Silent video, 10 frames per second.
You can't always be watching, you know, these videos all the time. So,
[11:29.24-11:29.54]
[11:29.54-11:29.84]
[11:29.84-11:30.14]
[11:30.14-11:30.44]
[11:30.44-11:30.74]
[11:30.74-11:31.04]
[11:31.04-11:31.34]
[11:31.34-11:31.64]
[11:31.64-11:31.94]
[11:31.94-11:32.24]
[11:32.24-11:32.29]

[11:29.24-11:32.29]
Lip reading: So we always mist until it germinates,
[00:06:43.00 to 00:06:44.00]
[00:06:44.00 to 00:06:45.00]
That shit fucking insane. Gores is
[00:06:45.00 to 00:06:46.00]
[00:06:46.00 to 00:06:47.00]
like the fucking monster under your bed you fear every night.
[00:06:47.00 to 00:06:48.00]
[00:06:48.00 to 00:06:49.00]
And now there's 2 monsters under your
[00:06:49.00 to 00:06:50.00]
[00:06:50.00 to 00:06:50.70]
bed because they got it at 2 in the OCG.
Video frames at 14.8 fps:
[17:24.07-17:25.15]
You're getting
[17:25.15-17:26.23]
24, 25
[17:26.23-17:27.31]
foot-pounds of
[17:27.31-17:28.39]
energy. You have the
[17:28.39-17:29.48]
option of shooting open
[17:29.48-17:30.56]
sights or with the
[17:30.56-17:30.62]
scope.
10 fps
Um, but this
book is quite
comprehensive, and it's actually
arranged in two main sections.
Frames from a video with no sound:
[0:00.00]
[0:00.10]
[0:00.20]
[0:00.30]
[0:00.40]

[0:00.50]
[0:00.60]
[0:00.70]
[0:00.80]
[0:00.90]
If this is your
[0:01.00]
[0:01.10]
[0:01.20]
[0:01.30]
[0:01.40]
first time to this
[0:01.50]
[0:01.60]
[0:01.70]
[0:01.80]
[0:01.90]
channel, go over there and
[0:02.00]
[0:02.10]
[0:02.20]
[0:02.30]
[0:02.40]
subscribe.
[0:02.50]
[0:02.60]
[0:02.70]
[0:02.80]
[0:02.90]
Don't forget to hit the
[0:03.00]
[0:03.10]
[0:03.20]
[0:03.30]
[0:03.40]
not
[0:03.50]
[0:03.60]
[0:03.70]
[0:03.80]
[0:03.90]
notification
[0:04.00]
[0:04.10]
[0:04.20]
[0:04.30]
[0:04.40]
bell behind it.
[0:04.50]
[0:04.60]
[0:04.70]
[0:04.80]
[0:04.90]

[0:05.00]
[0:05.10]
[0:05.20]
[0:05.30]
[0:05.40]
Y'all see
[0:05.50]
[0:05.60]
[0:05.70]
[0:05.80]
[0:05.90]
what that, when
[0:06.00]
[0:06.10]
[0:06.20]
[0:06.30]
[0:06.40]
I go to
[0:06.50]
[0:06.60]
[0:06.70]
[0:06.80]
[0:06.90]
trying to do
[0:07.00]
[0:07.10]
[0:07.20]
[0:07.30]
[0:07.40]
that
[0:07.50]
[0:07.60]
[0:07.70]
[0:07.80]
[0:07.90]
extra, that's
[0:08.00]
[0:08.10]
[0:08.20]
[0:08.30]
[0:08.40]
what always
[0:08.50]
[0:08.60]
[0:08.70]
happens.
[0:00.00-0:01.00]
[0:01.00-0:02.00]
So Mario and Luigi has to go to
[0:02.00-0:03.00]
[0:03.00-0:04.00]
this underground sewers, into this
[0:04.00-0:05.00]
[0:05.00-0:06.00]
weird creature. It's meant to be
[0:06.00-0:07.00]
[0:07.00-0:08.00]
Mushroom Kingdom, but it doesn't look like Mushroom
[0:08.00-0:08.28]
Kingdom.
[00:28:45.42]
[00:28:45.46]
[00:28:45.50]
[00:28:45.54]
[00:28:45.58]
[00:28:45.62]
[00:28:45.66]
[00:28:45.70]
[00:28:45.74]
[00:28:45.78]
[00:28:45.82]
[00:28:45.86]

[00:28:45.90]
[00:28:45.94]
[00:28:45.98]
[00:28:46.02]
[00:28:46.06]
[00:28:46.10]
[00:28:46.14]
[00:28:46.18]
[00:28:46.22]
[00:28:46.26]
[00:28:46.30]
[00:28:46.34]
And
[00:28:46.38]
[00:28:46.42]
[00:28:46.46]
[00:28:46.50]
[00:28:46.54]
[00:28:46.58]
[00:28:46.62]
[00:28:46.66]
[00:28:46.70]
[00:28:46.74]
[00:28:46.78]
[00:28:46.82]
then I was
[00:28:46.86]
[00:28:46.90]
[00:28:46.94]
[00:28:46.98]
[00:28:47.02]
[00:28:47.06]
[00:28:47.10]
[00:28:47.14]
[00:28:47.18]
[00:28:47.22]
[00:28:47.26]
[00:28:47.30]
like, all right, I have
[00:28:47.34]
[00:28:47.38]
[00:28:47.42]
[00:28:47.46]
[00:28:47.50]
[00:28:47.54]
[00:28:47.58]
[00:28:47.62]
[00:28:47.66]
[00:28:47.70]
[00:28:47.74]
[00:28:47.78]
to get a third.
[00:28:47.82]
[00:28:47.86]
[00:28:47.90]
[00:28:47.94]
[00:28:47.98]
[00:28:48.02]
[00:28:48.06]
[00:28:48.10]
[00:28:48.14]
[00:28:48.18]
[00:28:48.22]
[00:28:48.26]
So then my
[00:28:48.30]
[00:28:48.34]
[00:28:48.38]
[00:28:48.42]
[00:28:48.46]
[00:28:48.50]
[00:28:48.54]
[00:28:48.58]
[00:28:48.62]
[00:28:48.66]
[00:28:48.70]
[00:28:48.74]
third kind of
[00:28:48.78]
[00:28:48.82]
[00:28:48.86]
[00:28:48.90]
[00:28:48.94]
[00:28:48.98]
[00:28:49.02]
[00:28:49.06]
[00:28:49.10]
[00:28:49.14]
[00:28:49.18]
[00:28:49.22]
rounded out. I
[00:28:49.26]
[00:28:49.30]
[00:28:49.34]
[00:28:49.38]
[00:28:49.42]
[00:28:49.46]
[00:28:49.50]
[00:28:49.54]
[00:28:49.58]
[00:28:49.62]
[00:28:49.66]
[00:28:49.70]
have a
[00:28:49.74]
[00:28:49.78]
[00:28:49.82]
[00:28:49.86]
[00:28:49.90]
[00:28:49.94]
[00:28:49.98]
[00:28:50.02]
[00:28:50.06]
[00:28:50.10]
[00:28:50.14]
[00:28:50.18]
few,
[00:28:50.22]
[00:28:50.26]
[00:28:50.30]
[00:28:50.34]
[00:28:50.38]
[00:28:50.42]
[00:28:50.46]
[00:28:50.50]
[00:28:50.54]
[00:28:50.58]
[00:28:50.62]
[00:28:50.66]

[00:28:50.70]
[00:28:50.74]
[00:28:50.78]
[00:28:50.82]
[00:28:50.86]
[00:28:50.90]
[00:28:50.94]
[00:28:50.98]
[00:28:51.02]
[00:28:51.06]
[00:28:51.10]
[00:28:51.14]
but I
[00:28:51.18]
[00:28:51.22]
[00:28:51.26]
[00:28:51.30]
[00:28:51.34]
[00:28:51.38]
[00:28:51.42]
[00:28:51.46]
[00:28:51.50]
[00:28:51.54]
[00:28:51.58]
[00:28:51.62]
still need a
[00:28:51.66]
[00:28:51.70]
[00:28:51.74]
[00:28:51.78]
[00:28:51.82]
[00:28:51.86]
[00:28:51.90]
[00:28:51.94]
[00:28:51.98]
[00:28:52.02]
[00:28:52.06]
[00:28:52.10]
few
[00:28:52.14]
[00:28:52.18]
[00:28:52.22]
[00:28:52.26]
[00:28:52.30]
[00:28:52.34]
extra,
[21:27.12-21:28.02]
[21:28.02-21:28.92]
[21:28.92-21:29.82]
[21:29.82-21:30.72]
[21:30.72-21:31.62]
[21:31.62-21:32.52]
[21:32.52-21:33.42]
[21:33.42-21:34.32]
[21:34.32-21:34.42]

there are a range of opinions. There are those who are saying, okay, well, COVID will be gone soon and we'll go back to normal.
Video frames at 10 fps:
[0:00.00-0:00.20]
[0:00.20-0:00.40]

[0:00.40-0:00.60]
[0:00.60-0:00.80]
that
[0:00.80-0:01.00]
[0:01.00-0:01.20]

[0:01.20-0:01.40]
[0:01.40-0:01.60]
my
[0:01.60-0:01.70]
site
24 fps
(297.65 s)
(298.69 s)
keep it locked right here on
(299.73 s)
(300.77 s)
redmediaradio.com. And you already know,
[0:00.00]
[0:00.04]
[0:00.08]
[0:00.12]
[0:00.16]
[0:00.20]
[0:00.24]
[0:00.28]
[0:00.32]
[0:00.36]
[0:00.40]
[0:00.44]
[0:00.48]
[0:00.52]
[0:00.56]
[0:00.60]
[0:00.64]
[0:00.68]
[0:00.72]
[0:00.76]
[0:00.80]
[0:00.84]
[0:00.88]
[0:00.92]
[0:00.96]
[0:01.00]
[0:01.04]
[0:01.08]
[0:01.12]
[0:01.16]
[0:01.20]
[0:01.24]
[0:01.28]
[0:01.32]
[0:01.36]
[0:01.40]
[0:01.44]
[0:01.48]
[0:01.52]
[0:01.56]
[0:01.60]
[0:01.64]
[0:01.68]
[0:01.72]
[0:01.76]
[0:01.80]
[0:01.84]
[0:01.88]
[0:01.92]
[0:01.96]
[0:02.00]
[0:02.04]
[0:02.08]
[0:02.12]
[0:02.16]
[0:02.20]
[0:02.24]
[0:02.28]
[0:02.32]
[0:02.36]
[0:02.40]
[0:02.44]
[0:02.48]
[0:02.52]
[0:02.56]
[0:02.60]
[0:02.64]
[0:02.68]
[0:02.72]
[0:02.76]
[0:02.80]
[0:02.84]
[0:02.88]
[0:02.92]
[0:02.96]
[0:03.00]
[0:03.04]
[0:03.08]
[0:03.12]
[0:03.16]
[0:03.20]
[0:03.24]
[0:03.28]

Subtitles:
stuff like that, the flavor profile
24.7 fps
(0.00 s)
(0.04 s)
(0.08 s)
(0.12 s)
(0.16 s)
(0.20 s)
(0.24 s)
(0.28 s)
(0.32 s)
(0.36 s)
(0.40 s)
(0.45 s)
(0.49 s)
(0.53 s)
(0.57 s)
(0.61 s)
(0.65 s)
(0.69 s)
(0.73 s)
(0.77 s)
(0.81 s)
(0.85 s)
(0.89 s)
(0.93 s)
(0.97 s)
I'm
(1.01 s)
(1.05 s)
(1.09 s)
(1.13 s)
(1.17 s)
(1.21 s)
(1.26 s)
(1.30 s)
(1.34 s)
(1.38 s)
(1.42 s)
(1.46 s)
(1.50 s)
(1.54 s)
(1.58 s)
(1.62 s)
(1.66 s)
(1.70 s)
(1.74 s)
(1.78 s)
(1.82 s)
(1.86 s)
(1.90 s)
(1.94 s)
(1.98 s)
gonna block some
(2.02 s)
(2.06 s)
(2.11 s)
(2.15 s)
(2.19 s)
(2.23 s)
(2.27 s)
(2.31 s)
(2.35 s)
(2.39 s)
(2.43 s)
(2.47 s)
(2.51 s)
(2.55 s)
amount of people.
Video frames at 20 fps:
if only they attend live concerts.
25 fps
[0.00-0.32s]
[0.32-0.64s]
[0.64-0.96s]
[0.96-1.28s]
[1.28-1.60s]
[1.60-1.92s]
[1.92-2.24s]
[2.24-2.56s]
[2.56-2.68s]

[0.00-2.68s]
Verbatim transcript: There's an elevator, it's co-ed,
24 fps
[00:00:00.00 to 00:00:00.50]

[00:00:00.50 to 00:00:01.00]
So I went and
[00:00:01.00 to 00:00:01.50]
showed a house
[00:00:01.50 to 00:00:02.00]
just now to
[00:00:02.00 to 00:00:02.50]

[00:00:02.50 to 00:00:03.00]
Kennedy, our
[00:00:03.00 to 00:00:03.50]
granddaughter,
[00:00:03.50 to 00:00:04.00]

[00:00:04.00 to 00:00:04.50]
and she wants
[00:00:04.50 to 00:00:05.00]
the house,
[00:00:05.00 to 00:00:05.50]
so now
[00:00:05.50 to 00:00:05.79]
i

━━━━━━━━━━━━━━━━━━━━

> WHAT YOU NEED TO DO: Write out exactly the lines that fall from the line with "[00:28:46.06]" to the line with "[00:28:47.86]" in the records above, keeping both ends.

> TASK RESULT:
[00:28:46.06]
[00:28:46.10]
[00:28:46.14]
[00:28:46.18]
[00:28:46.22]
[00:28:46.26]
[00:28:46.30]
[00:28:46.34]
And
[00:28:46.38]
[00:28:46.42]
[00:28:46.46]
[00:28:46.50]
[00:28:46.54]
[00:28:46.58]
[00:28:46.62]
[00:28:46.66]
[00:28:46.70]
[00:28:46.74]
[00:28:46.78]
[00:28:46.82]
then I was
[00:28:46.86]
[00:28:46.90]
[00:28:46.94]
[00:28:46.98]
[00:28:47.02]
[00:28:47.06]
[00:28:47.10]
[00:28:47.14]
[00:28:47.18]
[00:28:47.22]
[00:28:47.26]
[00:28:47.30]
like, all right, I have
[00:28:47.34]
[00:28:47.38]
[00:28:47.42]
[00:28:47.46]
[00:28:47.50]
[00:28:47.54]
[00:28:47.58]
[00:28:47.62]
[00:28:47.66]
[00:28:47.70]
[00:28:47.74]
[00:28:47.78]
to get a third.
[00:28:47.82]
[00:28:47.86]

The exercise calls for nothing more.